For Walton County Boys & Girls Club members being named Teen of the Month is a big deal - it’s highlighting those Club members growth and leadership skills within the Club. 

Teen member of the Month, Jashanti S., who’s been a member for six years, said “I am glad I can come here and talk to other people about different ideas and try new things.”

She notes that she appreciates how the staff helps her work on her speaking skills and character. 

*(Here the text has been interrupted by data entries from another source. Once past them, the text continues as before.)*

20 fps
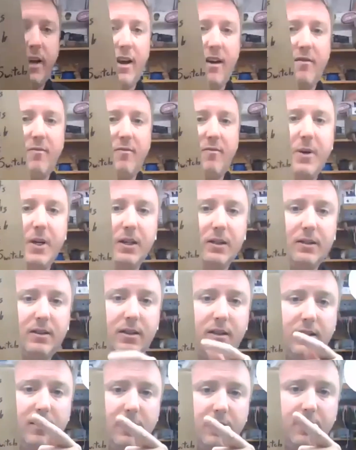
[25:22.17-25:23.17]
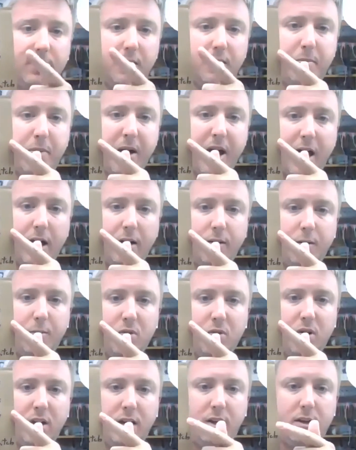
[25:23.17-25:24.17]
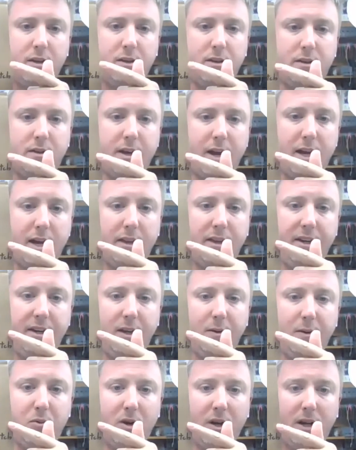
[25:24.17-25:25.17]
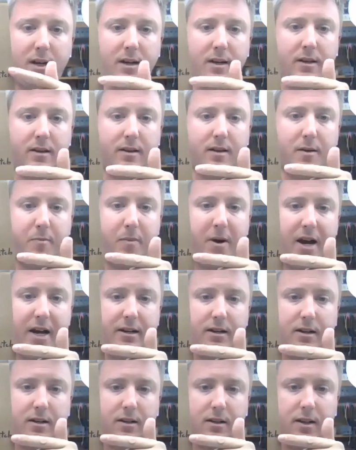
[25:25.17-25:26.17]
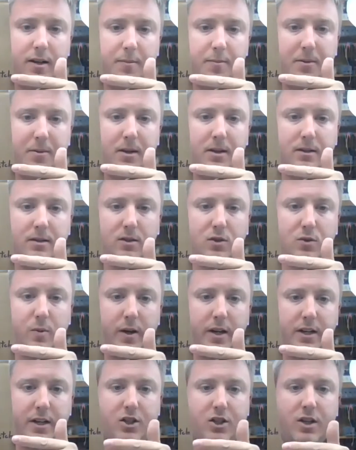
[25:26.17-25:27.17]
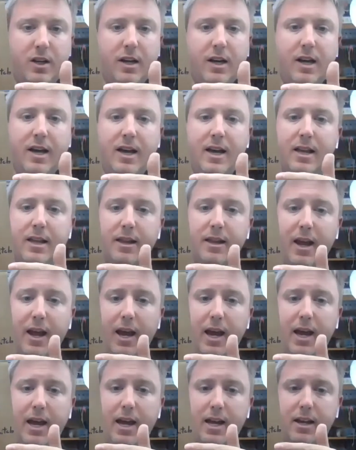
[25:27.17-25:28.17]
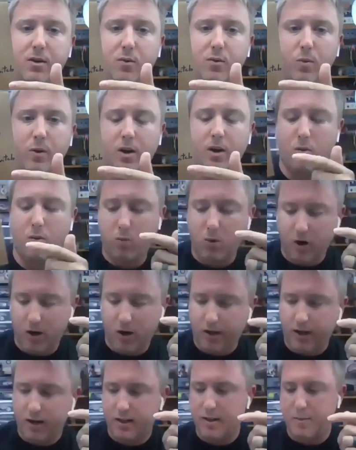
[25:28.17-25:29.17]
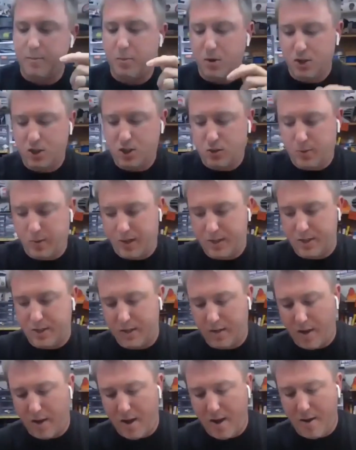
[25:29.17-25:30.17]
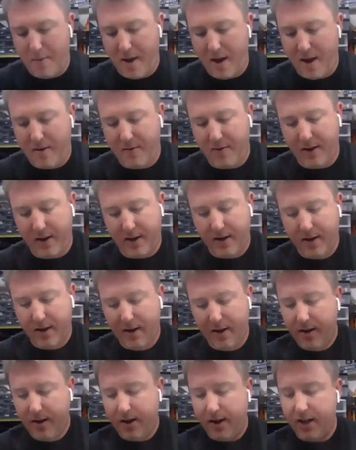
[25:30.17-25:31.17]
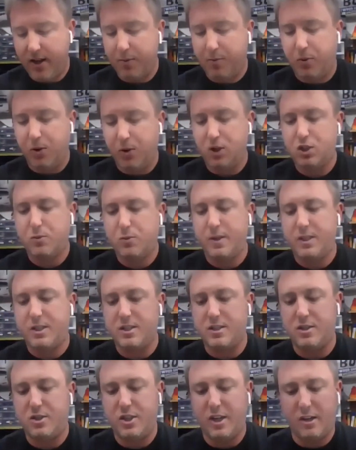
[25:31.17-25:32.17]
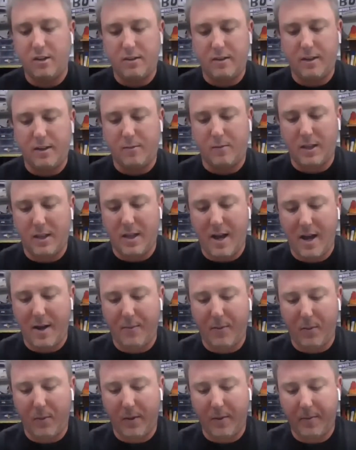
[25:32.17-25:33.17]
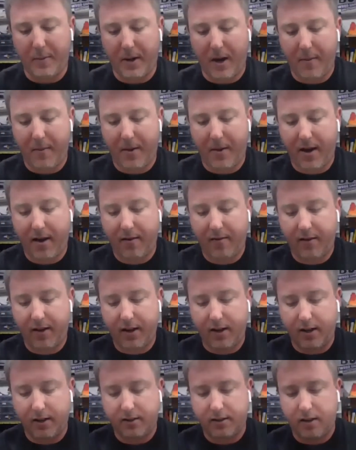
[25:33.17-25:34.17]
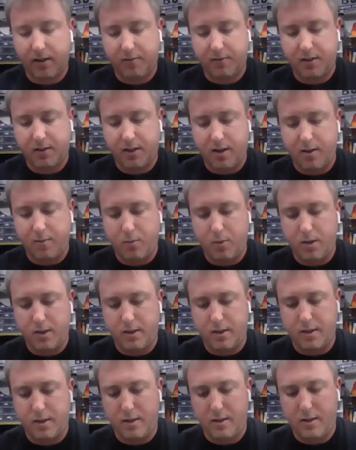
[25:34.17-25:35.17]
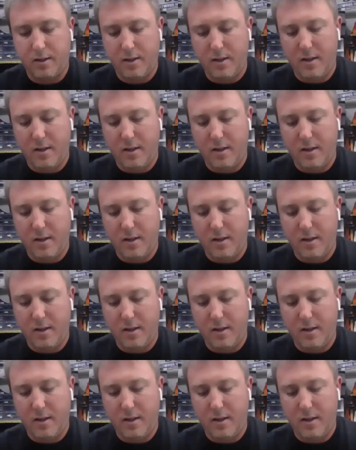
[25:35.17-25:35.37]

we have built the battery brick, the LED brick, the binder clip switch, and we are working on the push switch. I'm having, and the push switch is generally a reliable one, but I'm having a tough time with it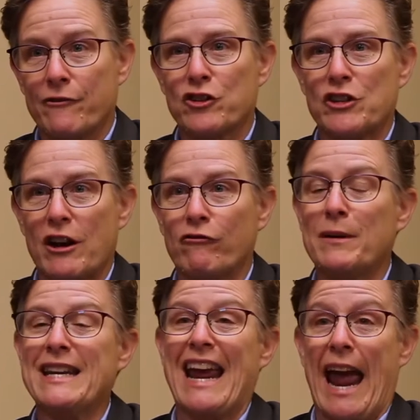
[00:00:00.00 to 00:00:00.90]
stuff
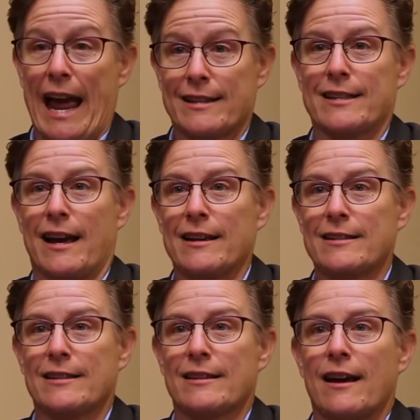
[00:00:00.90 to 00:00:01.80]
meaning
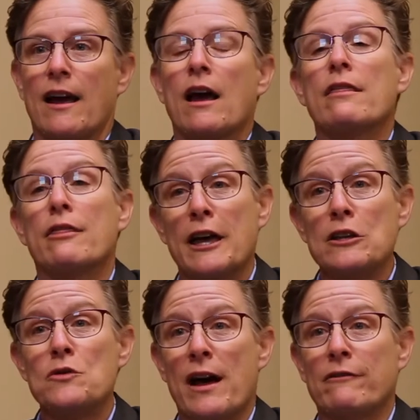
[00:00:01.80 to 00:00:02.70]
assets. Then
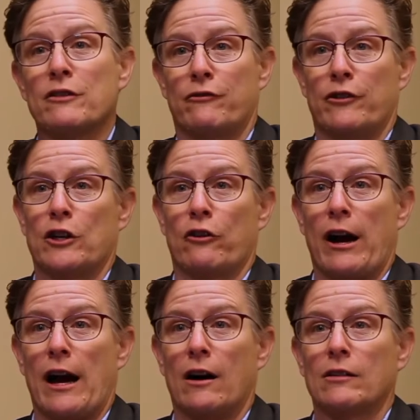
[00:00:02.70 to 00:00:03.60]
you have to figure
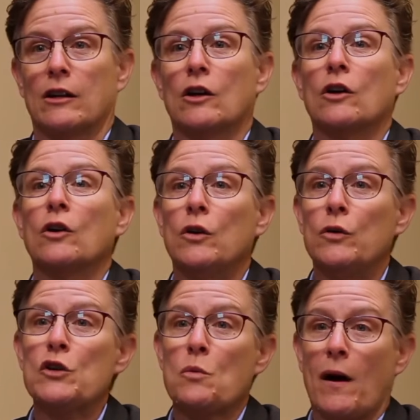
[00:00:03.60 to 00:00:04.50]
out who
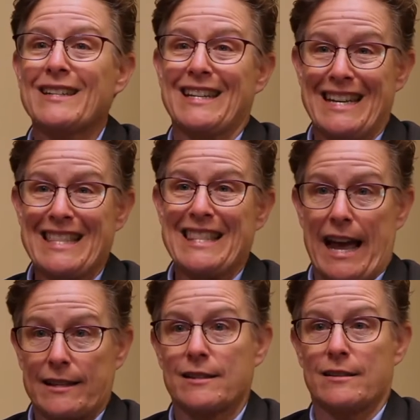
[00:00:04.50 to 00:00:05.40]
you want to get
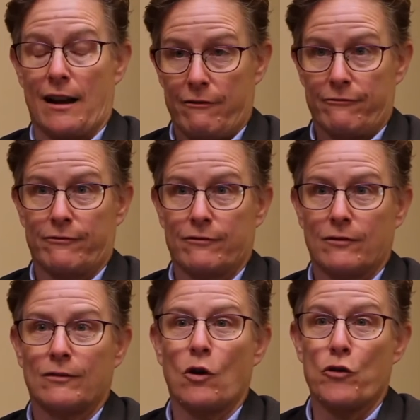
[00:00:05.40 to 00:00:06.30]
that stuff
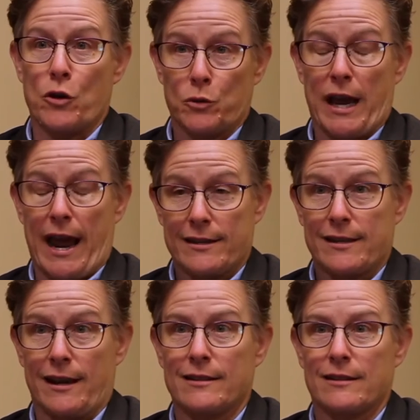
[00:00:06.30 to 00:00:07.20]
or those
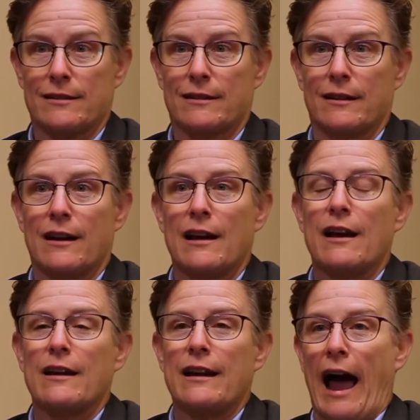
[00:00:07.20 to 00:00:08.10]
assets.
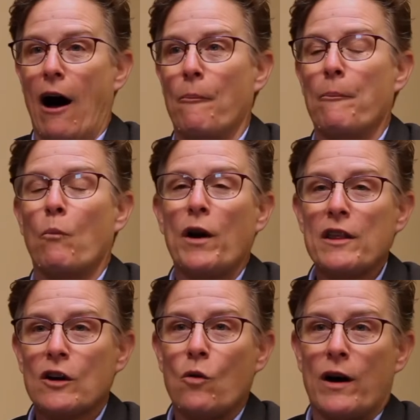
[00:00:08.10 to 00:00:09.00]
Now, one of
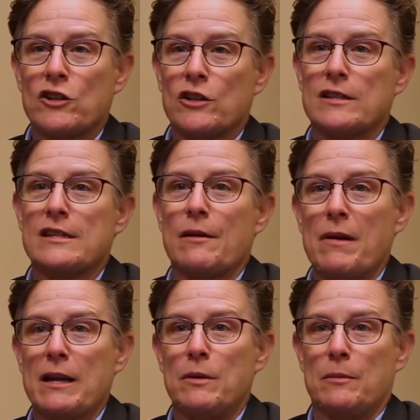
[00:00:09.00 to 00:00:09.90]
the questions that
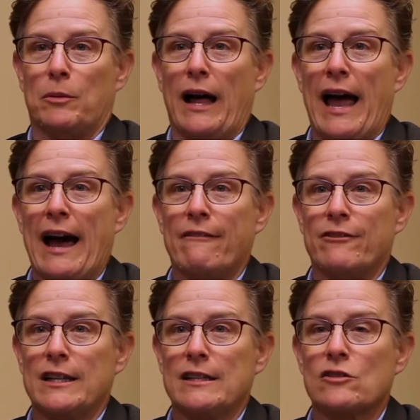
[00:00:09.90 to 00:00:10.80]
many people have
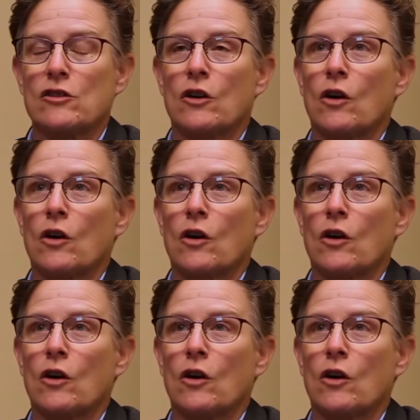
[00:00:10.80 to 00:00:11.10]
is,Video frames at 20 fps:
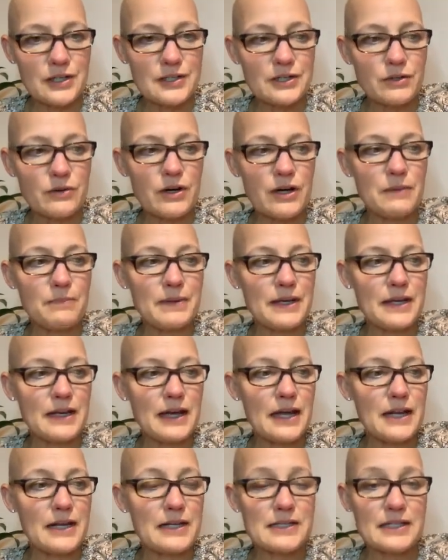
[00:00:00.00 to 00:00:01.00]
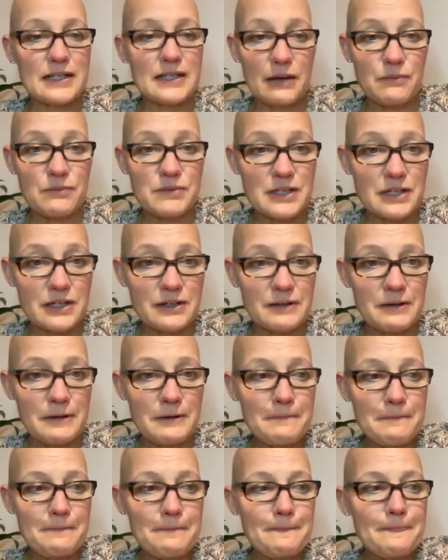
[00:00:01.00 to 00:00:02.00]
So I began as a counselor
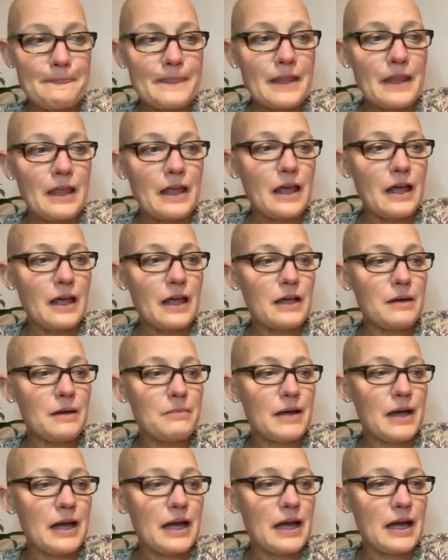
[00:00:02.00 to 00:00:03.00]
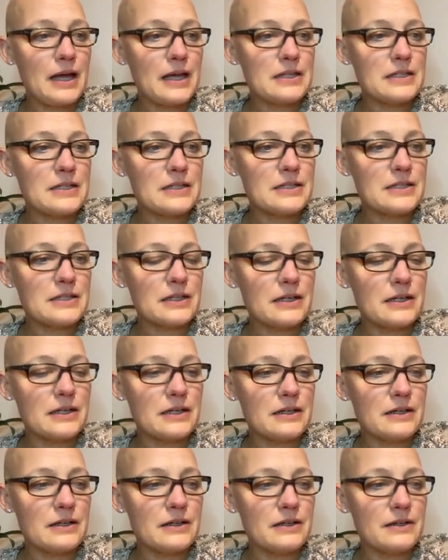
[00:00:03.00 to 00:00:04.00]
um, and
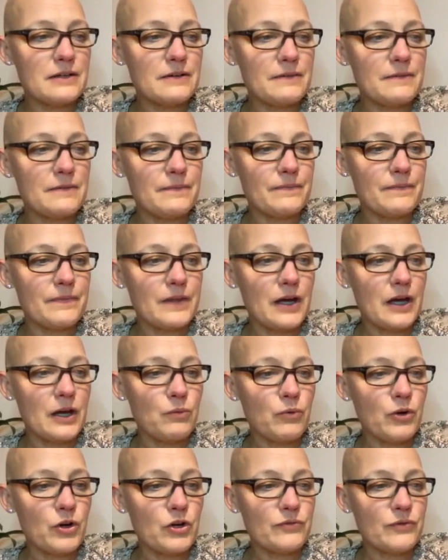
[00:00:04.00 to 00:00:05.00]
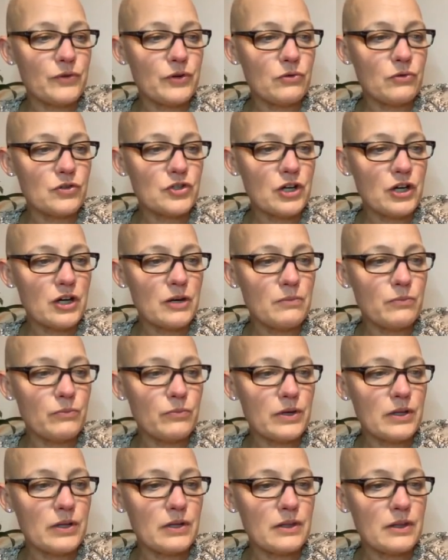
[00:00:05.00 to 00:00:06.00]
uh, I worked for a long time
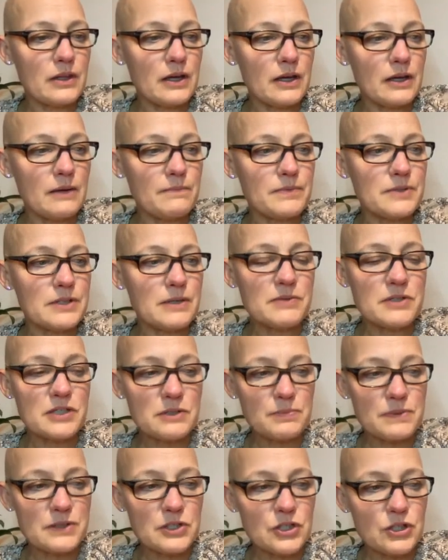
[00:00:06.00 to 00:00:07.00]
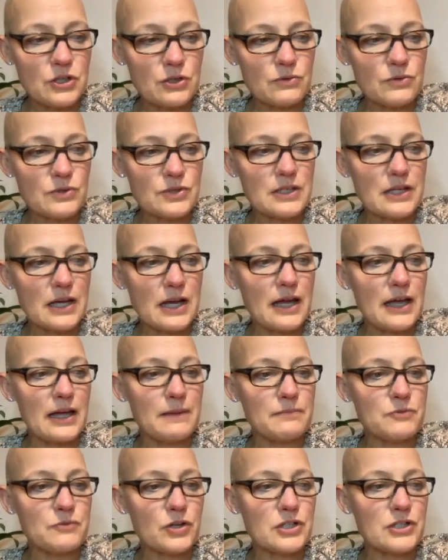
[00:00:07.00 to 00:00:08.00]
with um, substance misuse,
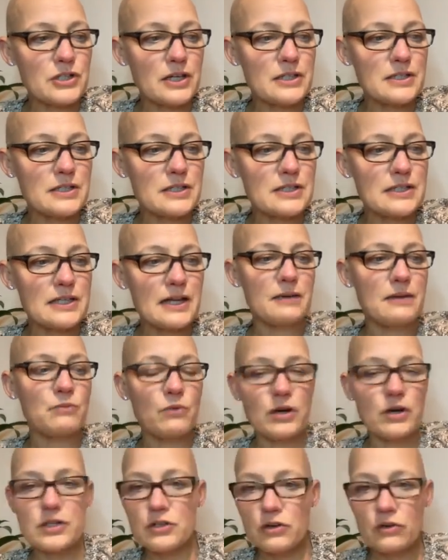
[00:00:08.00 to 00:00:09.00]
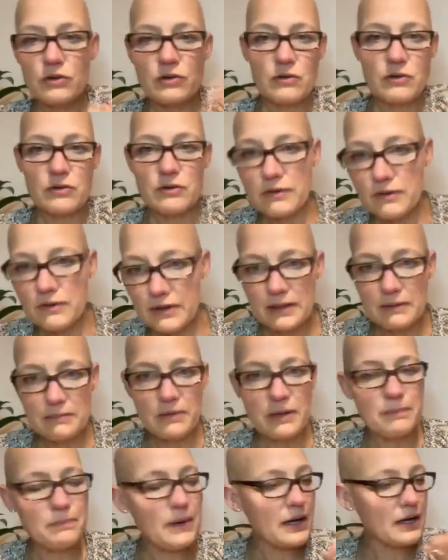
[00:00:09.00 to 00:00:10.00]
um, trying to understand what had gone on in
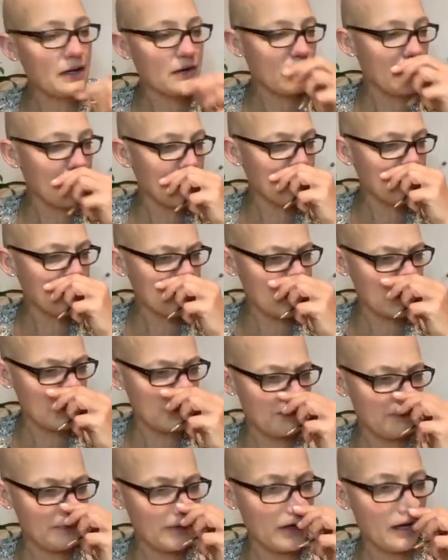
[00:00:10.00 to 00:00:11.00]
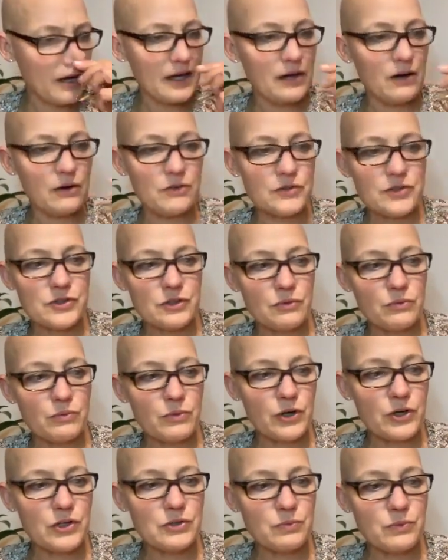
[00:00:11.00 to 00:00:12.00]
my background. Um, I also
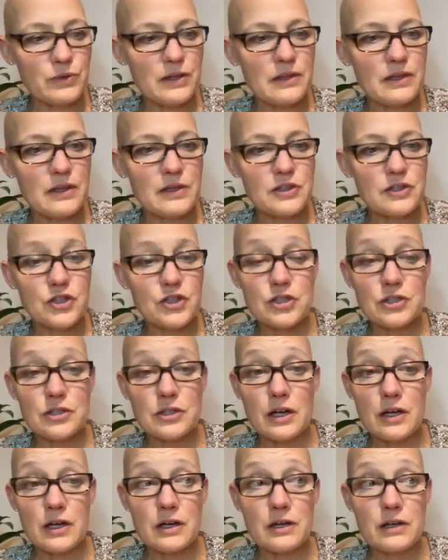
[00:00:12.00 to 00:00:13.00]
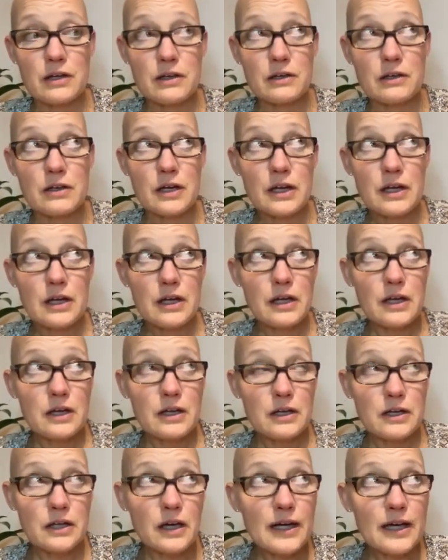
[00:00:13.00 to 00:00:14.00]
worked with uh,
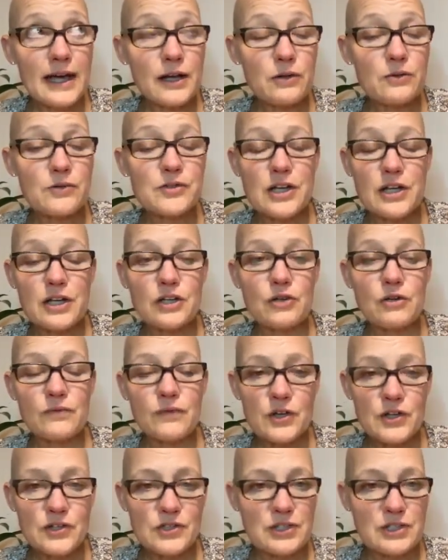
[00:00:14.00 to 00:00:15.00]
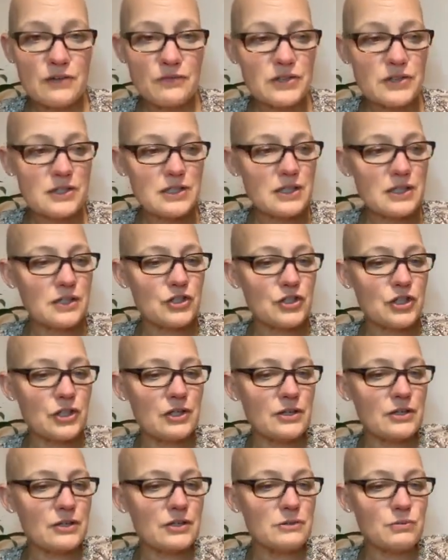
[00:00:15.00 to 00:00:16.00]
young adults at a university for six
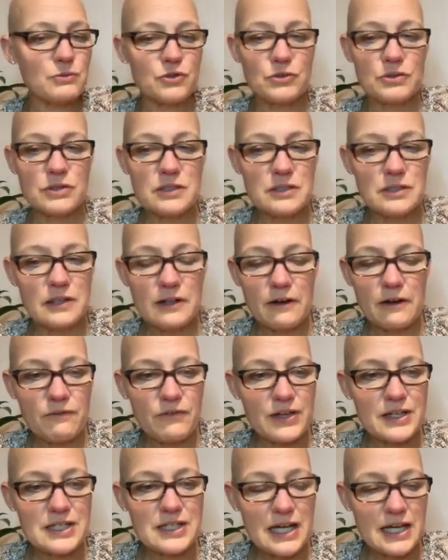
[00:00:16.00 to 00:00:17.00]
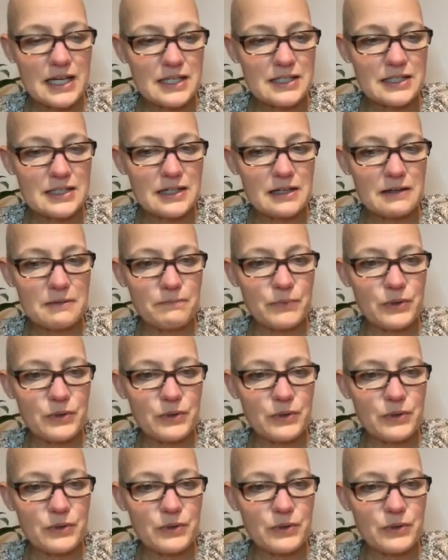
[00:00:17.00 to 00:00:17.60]
years, which was, you know, fantastic.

Jashanti was recognized as Teen of the Month for her leadership during Power Hour, where Club members work together on their homework. 

“She’s the first Club member to initiate homework and always guiding others to participate in Power Hour,” Lynn E. Hill, Walton County Boys & Girls Club Director shared. “What I am most proud of in Jashanti is that she’s learning to use her voice more in regard to voicing her concerns about the community, her school, her church, and life in general.”

Hill said that Jashanti’s grades have improved tremendously because she’s been “communicating more with her Club staff and the teachers at her school. She’s helped in connecting us to what work she needs the most help in. She’s always eager to get tutored and work on her homework.”

Jashanti says she’s thankful for her WCBGC mentor who tutors her, Tony Dillard. 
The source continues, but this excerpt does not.